**Records for this task**
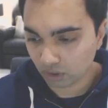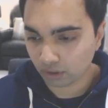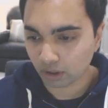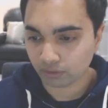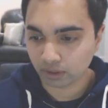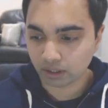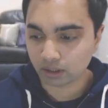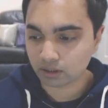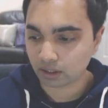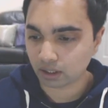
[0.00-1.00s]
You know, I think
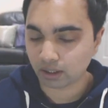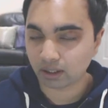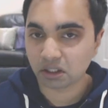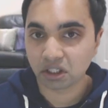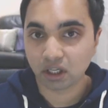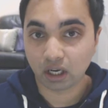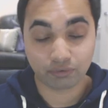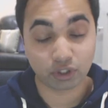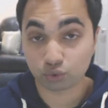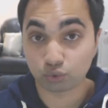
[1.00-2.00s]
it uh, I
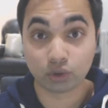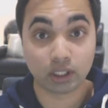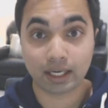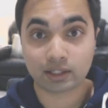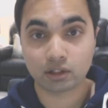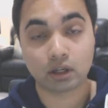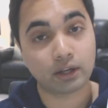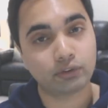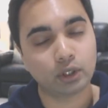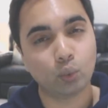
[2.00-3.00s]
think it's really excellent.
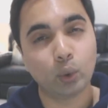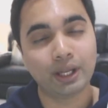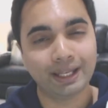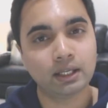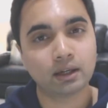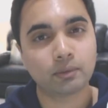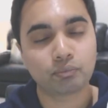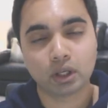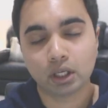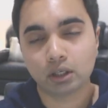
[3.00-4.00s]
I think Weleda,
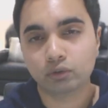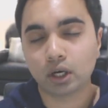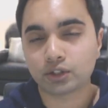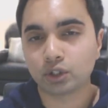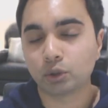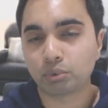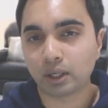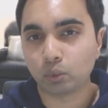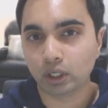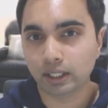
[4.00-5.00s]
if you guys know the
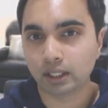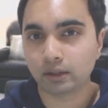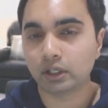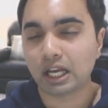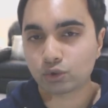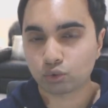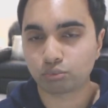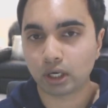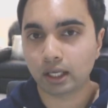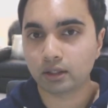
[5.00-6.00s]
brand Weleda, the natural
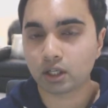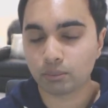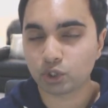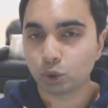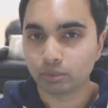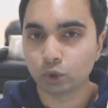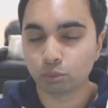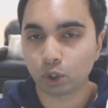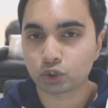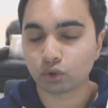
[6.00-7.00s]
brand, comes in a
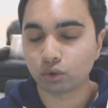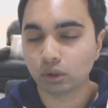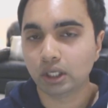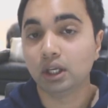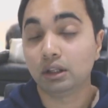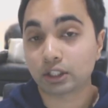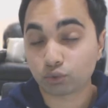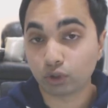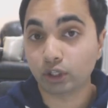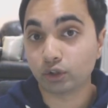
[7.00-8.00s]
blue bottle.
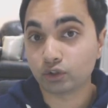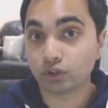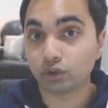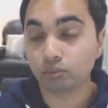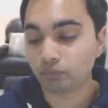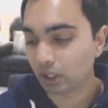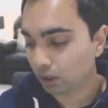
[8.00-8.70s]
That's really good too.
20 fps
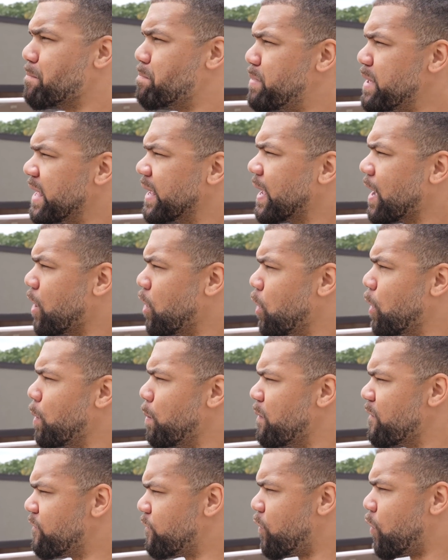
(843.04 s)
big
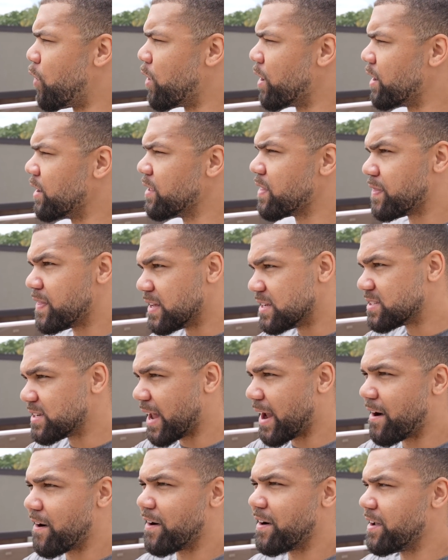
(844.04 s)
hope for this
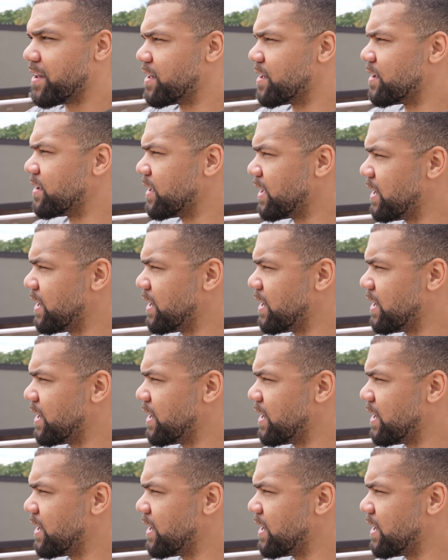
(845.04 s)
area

**What needs to be done**
The expected answer consists solely of the lines from the one with "[2.00-3.00s]" through the last line of the listing above, restated exactly, minus any pictures.

**Answer area**
[2.00-3.00s]
think it's really excellent.
[3.00-4.00s]
I think Weleda,
[4.00-5.00s]
if you guys know the
[5.00-6.00s]
brand Weleda, the natural
[6.00-7.00s]
brand, comes in a
[7.00-8.00s]
blue bottle.
[8.00-8.70s]
That's really good too.
20 fps
(843.04 s)
big
(844.04 s)
hope for this
(845.04 s)
area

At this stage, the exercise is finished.